- YOUR ASSIGNMENT -
Every record must be retyped exactly as it reads.

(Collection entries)

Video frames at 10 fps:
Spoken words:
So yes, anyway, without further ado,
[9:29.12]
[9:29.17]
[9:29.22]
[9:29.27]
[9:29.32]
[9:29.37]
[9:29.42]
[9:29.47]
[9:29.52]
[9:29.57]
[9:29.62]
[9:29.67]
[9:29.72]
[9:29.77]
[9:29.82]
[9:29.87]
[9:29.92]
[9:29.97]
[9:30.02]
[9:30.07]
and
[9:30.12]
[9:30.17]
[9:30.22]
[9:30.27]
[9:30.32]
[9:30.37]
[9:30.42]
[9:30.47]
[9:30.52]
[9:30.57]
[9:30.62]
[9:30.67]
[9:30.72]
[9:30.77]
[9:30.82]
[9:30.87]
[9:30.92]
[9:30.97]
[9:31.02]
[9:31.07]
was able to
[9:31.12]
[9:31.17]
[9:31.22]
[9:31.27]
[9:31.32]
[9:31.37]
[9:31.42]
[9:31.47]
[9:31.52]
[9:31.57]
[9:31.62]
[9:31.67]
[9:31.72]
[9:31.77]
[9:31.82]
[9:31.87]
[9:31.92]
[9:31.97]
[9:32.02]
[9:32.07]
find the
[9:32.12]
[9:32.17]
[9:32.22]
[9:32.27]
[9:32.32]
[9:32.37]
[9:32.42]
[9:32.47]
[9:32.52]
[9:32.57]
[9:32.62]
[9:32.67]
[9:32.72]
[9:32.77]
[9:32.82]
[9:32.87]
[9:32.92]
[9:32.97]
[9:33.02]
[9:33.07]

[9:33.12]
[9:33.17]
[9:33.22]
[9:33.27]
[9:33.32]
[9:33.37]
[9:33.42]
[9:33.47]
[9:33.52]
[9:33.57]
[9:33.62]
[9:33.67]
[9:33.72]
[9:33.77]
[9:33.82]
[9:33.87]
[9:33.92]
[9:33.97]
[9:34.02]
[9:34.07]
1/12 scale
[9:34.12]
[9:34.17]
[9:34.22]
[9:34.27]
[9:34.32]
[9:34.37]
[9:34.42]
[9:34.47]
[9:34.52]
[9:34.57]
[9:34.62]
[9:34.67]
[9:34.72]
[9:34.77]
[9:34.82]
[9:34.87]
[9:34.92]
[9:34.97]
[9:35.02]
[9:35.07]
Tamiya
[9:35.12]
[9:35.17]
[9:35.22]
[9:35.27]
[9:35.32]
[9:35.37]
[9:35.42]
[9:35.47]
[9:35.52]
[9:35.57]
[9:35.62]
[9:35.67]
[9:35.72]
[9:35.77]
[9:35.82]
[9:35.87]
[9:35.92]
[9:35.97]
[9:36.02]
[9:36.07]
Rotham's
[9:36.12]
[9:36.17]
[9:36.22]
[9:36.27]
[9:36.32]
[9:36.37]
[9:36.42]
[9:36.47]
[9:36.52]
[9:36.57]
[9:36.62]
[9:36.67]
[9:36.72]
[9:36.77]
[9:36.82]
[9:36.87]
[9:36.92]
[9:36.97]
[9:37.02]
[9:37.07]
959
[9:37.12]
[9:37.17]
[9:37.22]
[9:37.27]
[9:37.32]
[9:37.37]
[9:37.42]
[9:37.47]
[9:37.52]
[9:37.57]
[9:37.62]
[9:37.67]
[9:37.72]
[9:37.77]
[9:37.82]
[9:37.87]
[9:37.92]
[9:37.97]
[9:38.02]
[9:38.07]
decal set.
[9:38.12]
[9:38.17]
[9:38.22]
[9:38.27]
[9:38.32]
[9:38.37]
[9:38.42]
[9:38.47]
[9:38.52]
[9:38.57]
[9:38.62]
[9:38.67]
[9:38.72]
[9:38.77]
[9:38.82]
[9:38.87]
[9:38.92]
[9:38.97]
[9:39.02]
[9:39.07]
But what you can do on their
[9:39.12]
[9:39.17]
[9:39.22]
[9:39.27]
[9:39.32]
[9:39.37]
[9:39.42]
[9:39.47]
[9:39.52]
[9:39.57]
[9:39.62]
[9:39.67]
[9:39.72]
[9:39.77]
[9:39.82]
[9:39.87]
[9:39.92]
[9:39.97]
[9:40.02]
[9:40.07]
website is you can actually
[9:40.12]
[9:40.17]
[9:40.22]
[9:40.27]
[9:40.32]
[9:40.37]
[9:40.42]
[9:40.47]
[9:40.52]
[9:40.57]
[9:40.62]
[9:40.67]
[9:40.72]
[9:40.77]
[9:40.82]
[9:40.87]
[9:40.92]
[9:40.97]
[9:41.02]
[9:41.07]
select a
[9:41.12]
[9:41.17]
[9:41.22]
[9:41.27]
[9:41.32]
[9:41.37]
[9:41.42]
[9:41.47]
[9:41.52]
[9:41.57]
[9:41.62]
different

- RESPONSE BELOW -
Video frames at 10 fps:
Spoken words:
So yes, anyway, without further ado,
[9:29.12]
[9:29.17]
[9:29.22]
[9:29.27]
[9:29.32]
[9:29.37]
[9:29.42]
[9:29.47]
[9:29.52]
[9:29.57]
[9:29.62]
[9:29.67]
[9:29.72]
[9:29.77]
[9:29.82]
[9:29.87]
[9:29.92]
[9:29.97]
[9:30.02]
[9:30.07]
and
[9:30.12]
[9:30.17]
[9:30.22]
[9:30.27]
[9:30.32]
[9:30.37]
[9:30.42]
[9:30.47]
[9:30.52]
[9:30.57]
[9:30.62]
[9:30.67]
[9:30.72]
[9:30.77]
[9:30.82]
[9:30.87]
[9:30.92]
[9:30.97]
[9:31.02]
[9:31.07]
was able to
[9:31.12]
[9:31.17]
[9:31.22]
[9:31.27]
[9:31.32]
[9:31.37]
[9:31.42]
[9:31.47]
[9:31.52]
[9:31.57]
[9:31.62]
[9:31.67]
[9:31.72]
[9:31.77]
[9:31.82]
[9:31.87]
[9:31.92]
[9:31.97]
[9:32.02]
[9:32.07]
find the
[9:32.12]
[9:32.17]
[9:32.22]
[9:32.27]
[9:32.32]
[9:32.37]
[9:32.42]
[9:32.47]
[9:32.52]
[9:32.57]
[9:32.62]
[9:32.67]
[9:32.72]
[9:32.77]
[9:32.82]
[9:32.87]
[9:32.92]
[9:32.97]
[9:33.02]
[9:33.07]

[9:33.12]
[9:33.17]
[9:33.22]
[9:33.27]
[9:33.32]
[9:33.37]
[9:33.42]
[9:33.47]
[9:33.52]
[9:33.57]
[9:33.62]
[9:33.67]
[9:33.72]
[9:33.77]
[9:33.82]
[9:33.87]
[9:33.92]
[9:33.97]
[9:34.02]
[9:34.07]
1/12 scale
[9:34.12]
[9:34.17]
[9:34.22]
[9:34.27]
[9:34.32]
[9:34.37]
[9:34.42]
[9:34.47]
[9:34.52]
[9:34.57]
[9:34.62]
[9:34.67]
[9:34.72]
[9:34.77]
[9:34.82]
[9:34.87]
[9:34.92]
[9:34.97]
[9:35.02]
[9:35.07]
Tamiya
[9:35.12]
[9:35.17]
[9:35.22]
[9:35.27]
[9:35.32]
[9:35.37]
[9:35.42]
[9:35.47]
[9:35.52]
[9:35.57]
[9:35.62]
[9:35.67]
[9:35.72]
[9:35.77]
[9:35.82]
[9:35.87]
[9:35.92]
[9:35.97]
[9:36.02]
[9:36.07]
Rotham's
[9:36.12]
[9:36.17]
[9:36.22]
[9:36.27]
[9:36.32]
[9:36.37]
[9:36.42]
[9:36.47]
[9:36.52]
[9:36.57]
[9:36.62]
[9:36.67]
[9:36.72]
[9:36.77]
[9:36.82]
[9:36.87]
[9:36.92]
[9:36.97]
[9:37.02]
[9:37.07]
959
[9:37.12]
[9:37.17]
[9:37.22]
[9:37.27]
[9:37.32]
[9:37.37]
[9:37.42]
[9:37.47]
[9:37.52]
[9:37.57]
[9:37.62]
[9:37.67]
[9:37.72]
[9:37.77]
[9:37.82]
[9:37.87]
[9:37.92]
[9:37.97]
[9:38.02]
[9:38.07]
decal set.
[9:38.12]
[9:38.17]
[9:38.22]
[9:38.27]
[9:38.32]
[9:38.37]
[9:38.42]
[9:38.47]
[9:38.52]
[9:38.57]
[9:38.62]
[9:38.67]
[9:38.72]
[9:38.77]
[9:38.82]
[9:38.87]
[9:38.92]
[9:38.97]
[9:39.02]
[9:39.07]
But what you can do on their
[9:39.12]
[9:39.17]
[9:39.22]
[9:39.27]
[9:39.32]
[9:39.37]
[9:39.42]
[9:39.47]
[9:39.52]
[9:39.57]
[9:39.62]
[9:39.67]
[9:39.72]
[9:39.77]
[9:39.82]
[9:39.87]
[9:39.92]
[9:39.97]
[9:40.02]
[9:40.07]
website is you can actually
[9:40.12]
[9:40.17]
[9:40.22]
[9:40.27]
[9:40.32]
[9:40.37]
[9:40.42]
[9:40.47]
[9:40.52]
[9:40.57]
[9:40.62]
[9:40.67]
[9:40.72]
[9:40.77]
[9:40.82]
[9:40.87]
[9:40.92]
[9:40.97]
[9:41.02]
[9:41.07]
select a
[9:41.12]
[9:41.17]
[9:41.22]
[9:41.27]
[9:41.32]
[9:41.37]
[9:41.42]
[9:41.47]
[9:41.52]
[9:41.57]
[9:41.62]
different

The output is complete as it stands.